The biggest weakness in the screenplay is figuring out why the mother would ever be attracted by such a bigoted bully. Yoakam plays him in a ruthless manner that shows no compassion for the character and he's so evil that you have to wonder about the mother's mental faculties in letting him even near the family. It's also hard to believe that she would let the retired man use her garage for shelter on such short acquaintance with her son. But hey, this is a movie, this is the script, and that's it.

All of the acting is uniformly excellent, particularly BILLY BOB THORNTON, who was nominated and would have deserved the Oscar for his penetrating study of a retarded man without a single false note.

Tension builds because the viewer is aware that some sort of confrontation has to happen between Karl (Thornton) and Doyle.

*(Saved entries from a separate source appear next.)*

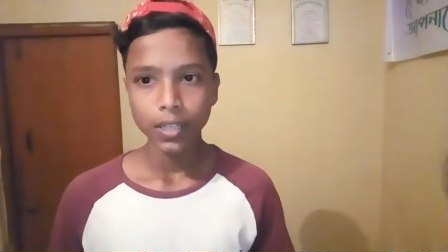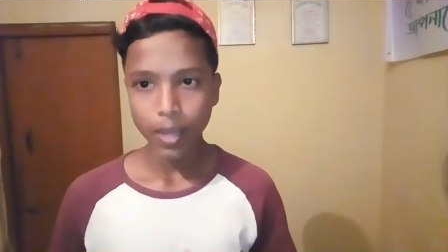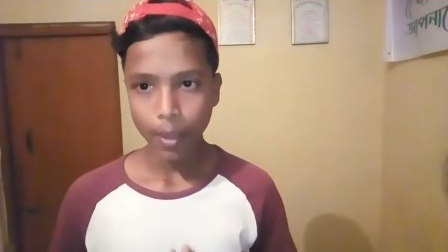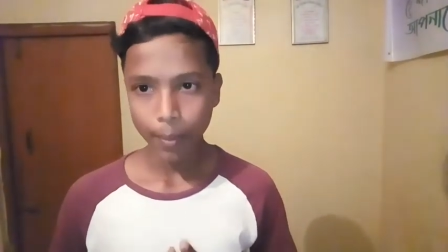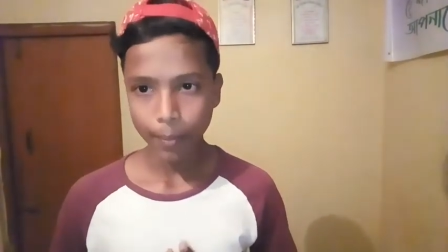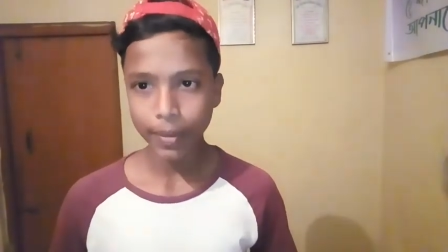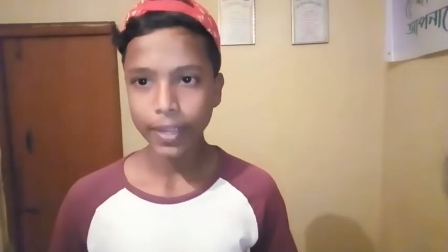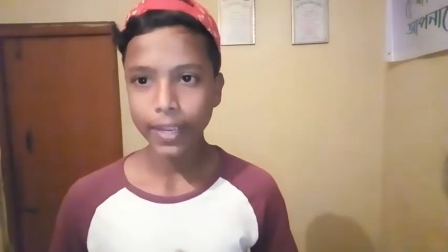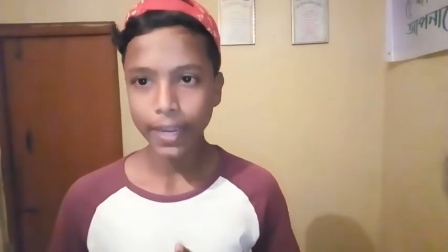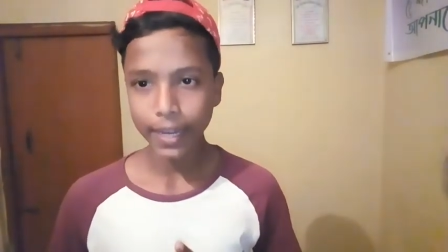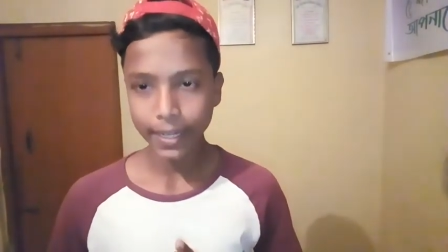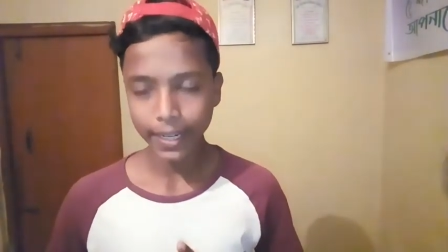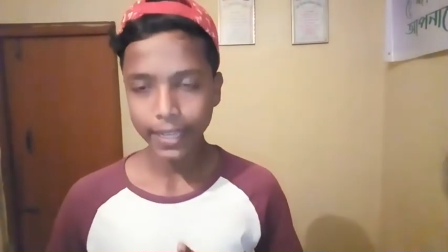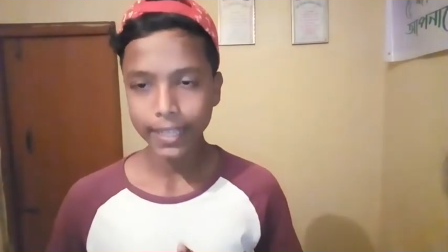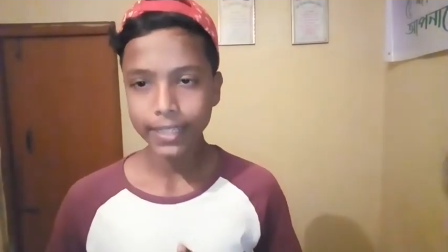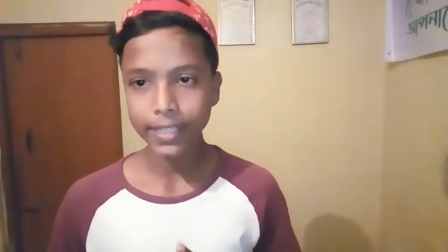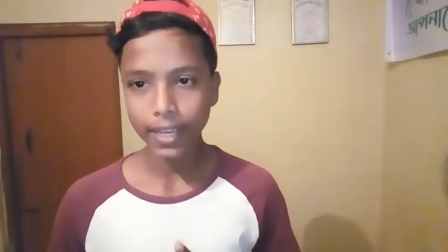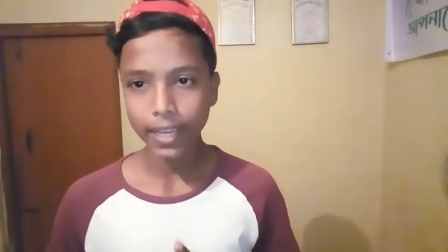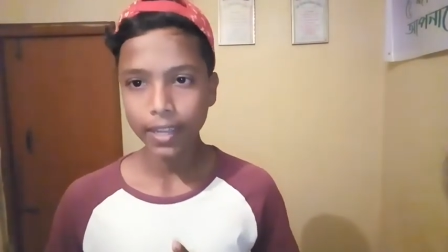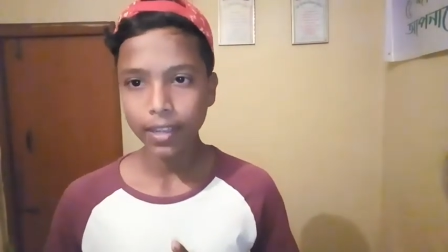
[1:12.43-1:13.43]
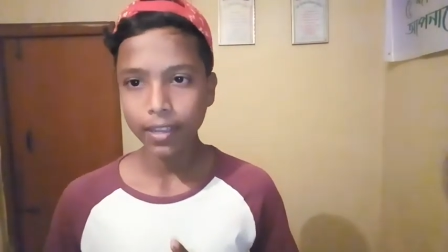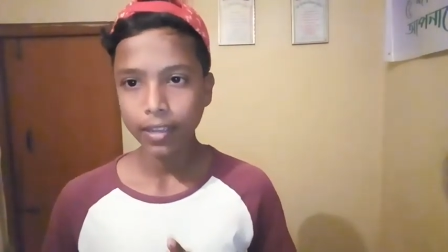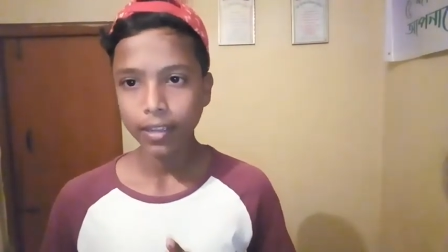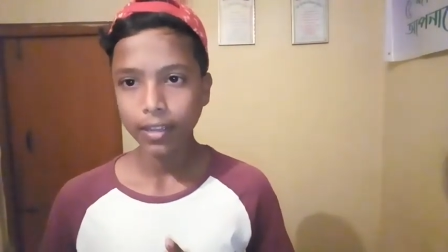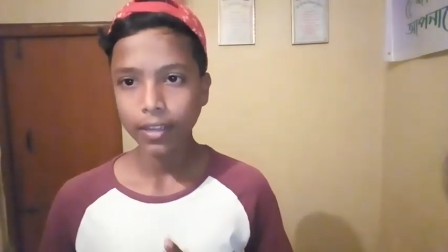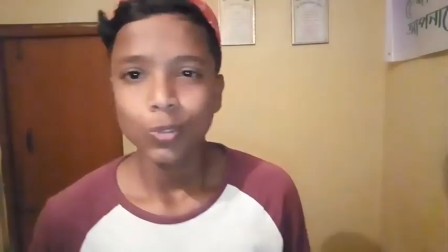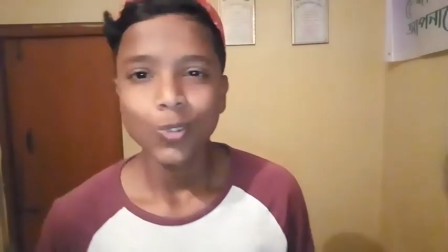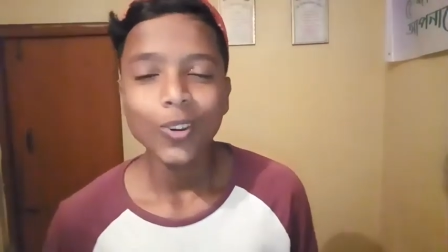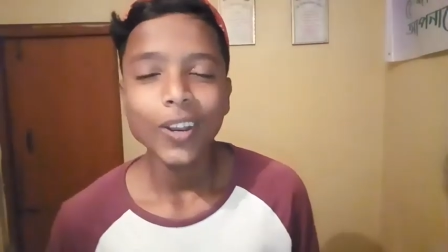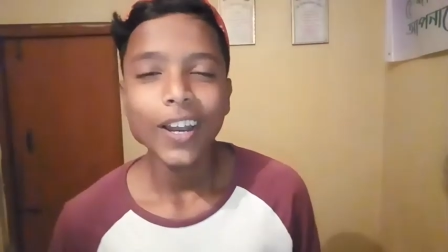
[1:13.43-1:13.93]
আমি এটাই চাই
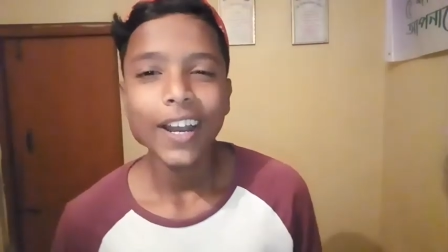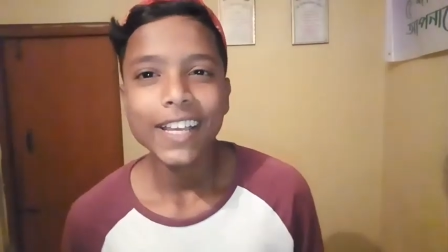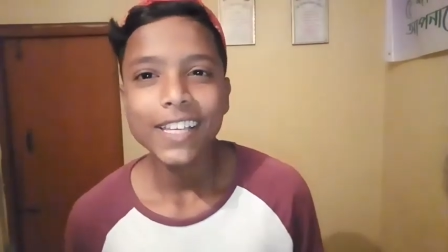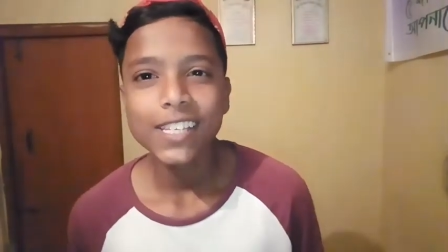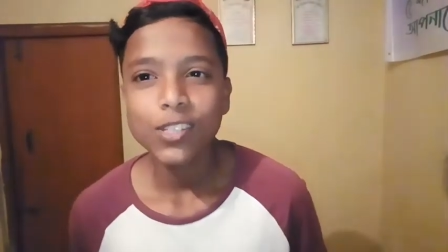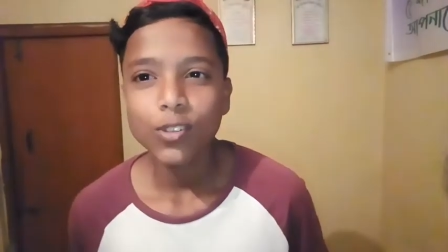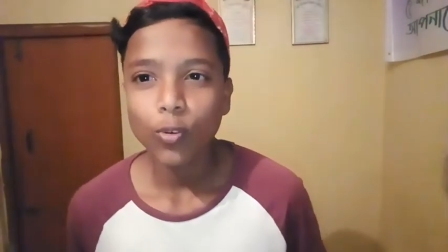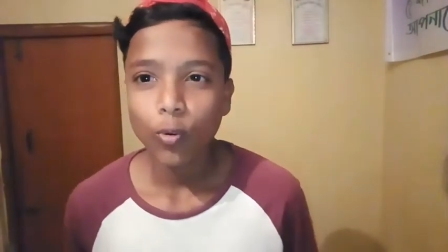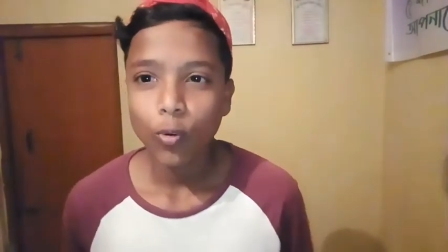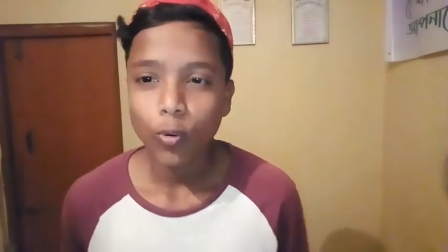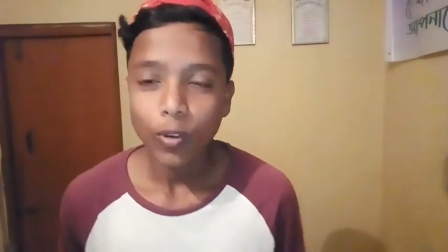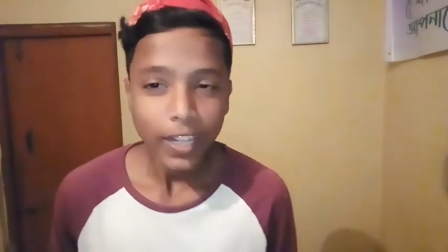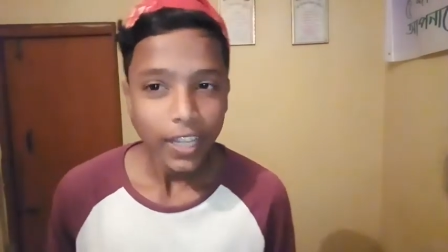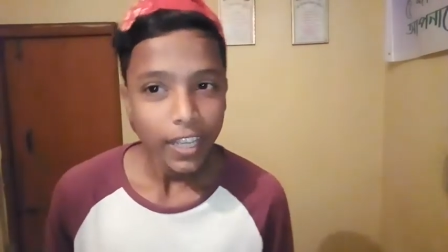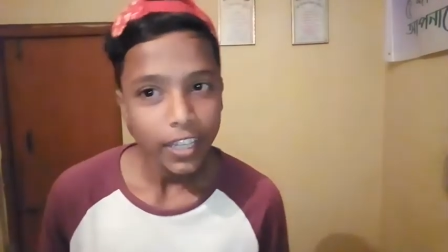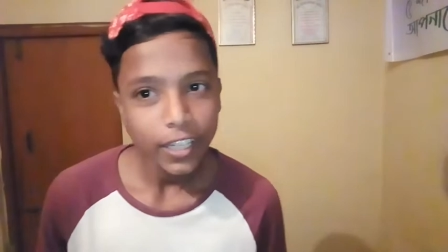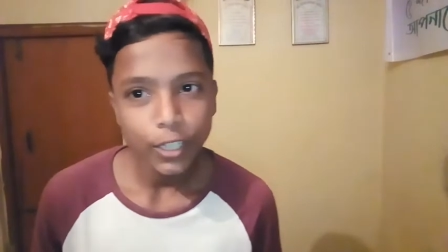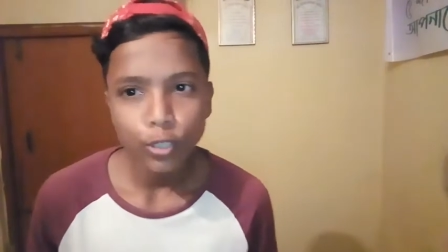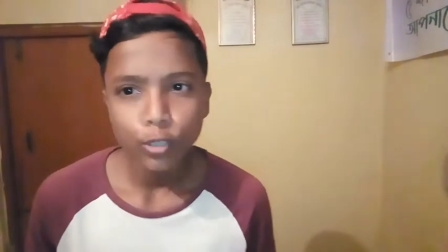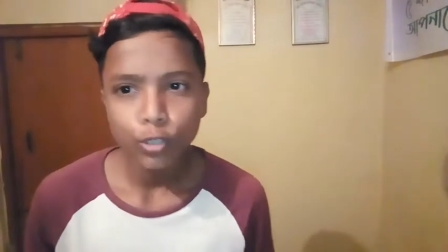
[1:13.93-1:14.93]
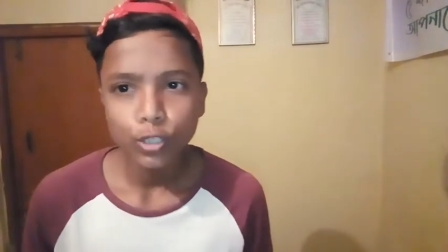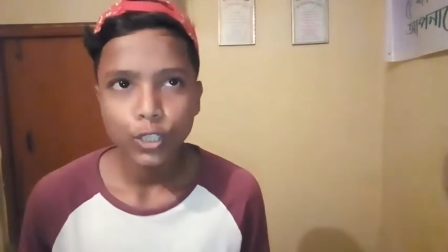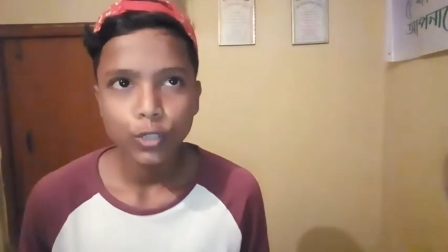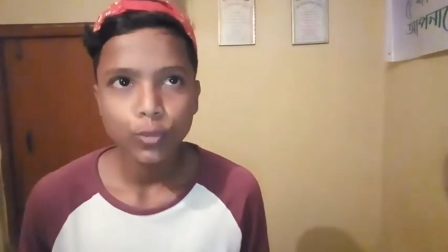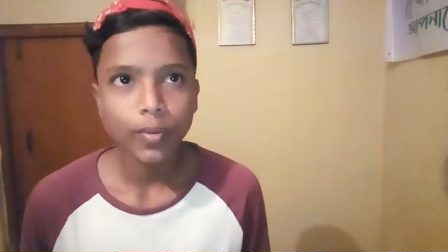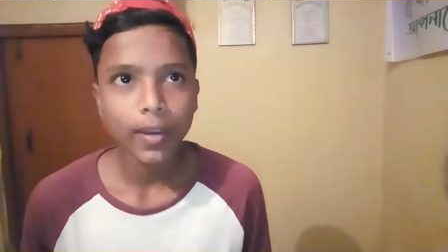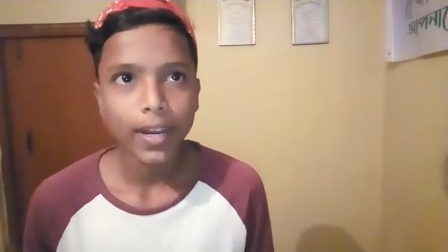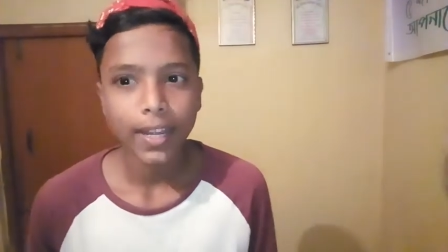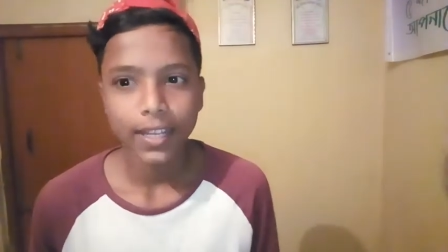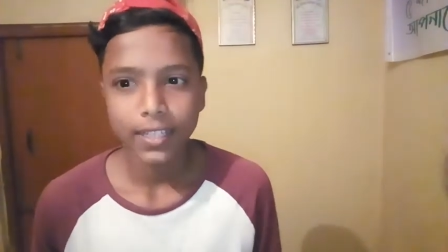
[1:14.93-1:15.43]
কারণ গাইজ অনেক
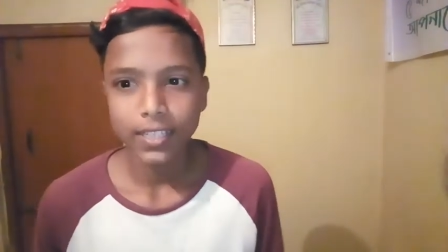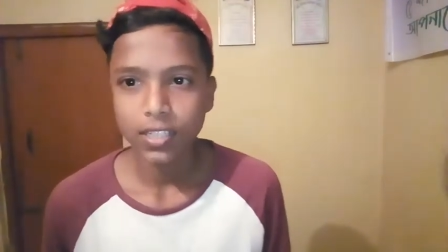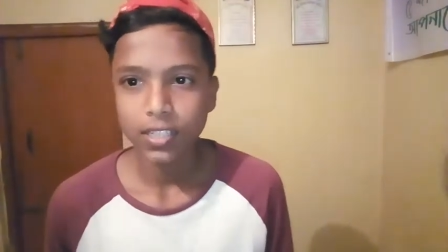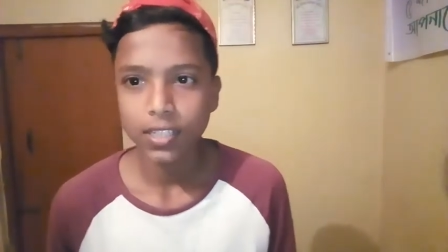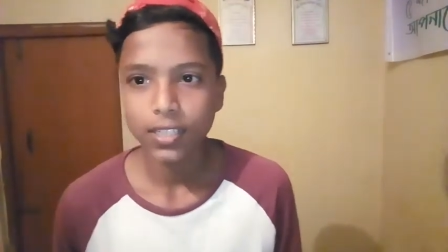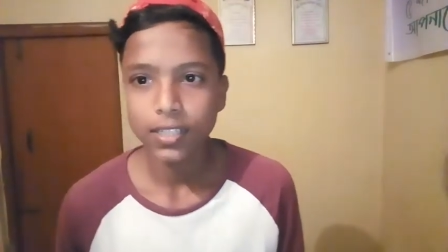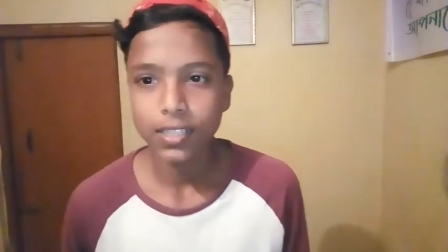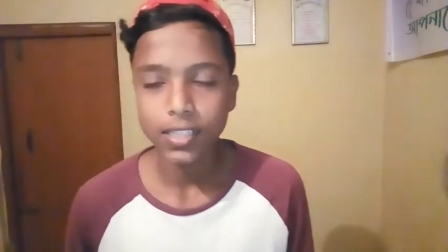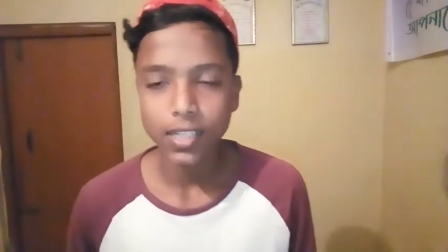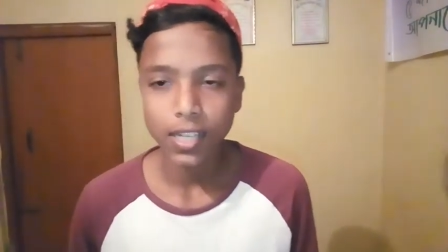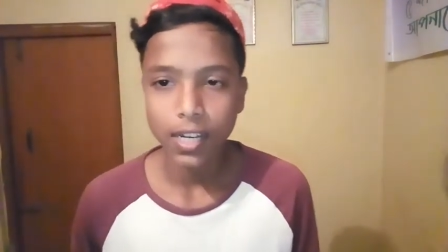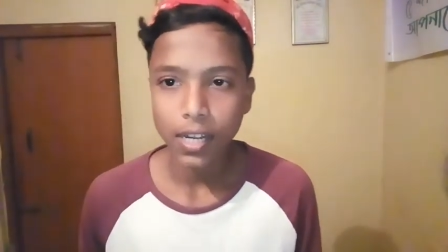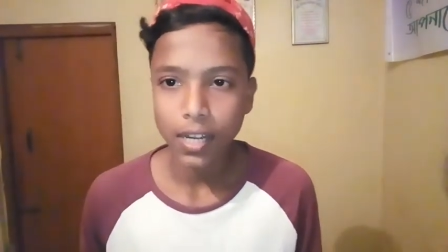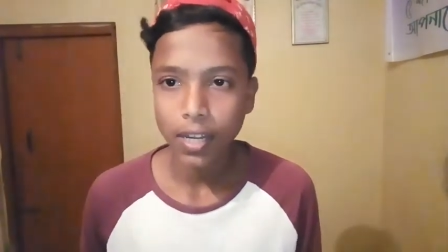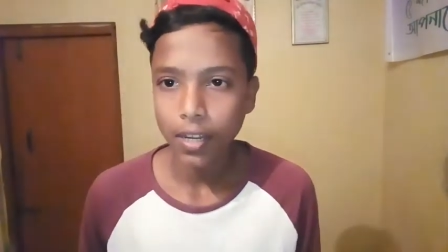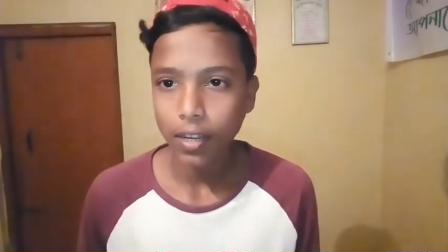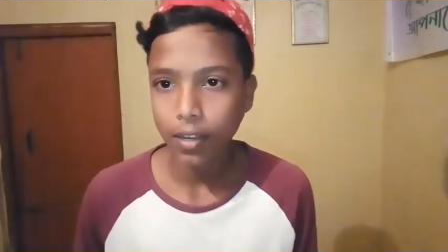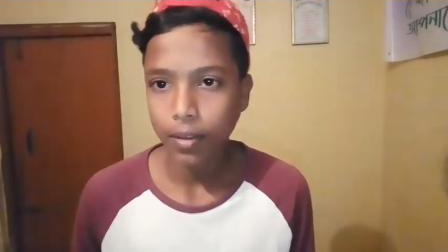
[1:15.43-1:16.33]
ইউটিউবার আছে যারা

It's a matter of waiting to see what develops and that's what keeps the viewer hooked onto the story and wondering how it will conclude.

It's a fully realized slice of life, Southern style with hillbilly overtones, always centered on the main thrust of the story without ever losing its touch, rich in atmospheric detail. J.T. WALSH as a fellow inmate is impressive, as is JOHN RITTER (whom I didn't even recognize at first) as a sympathetic gay man, amazingly real in a serious role. ROBERT DUVALL has a cameo bit as an indifferent father that he plays faultlessly.

Summing up: Brilliant film, highly recommended and involving a very touching relationship between the small boy and the retarded man.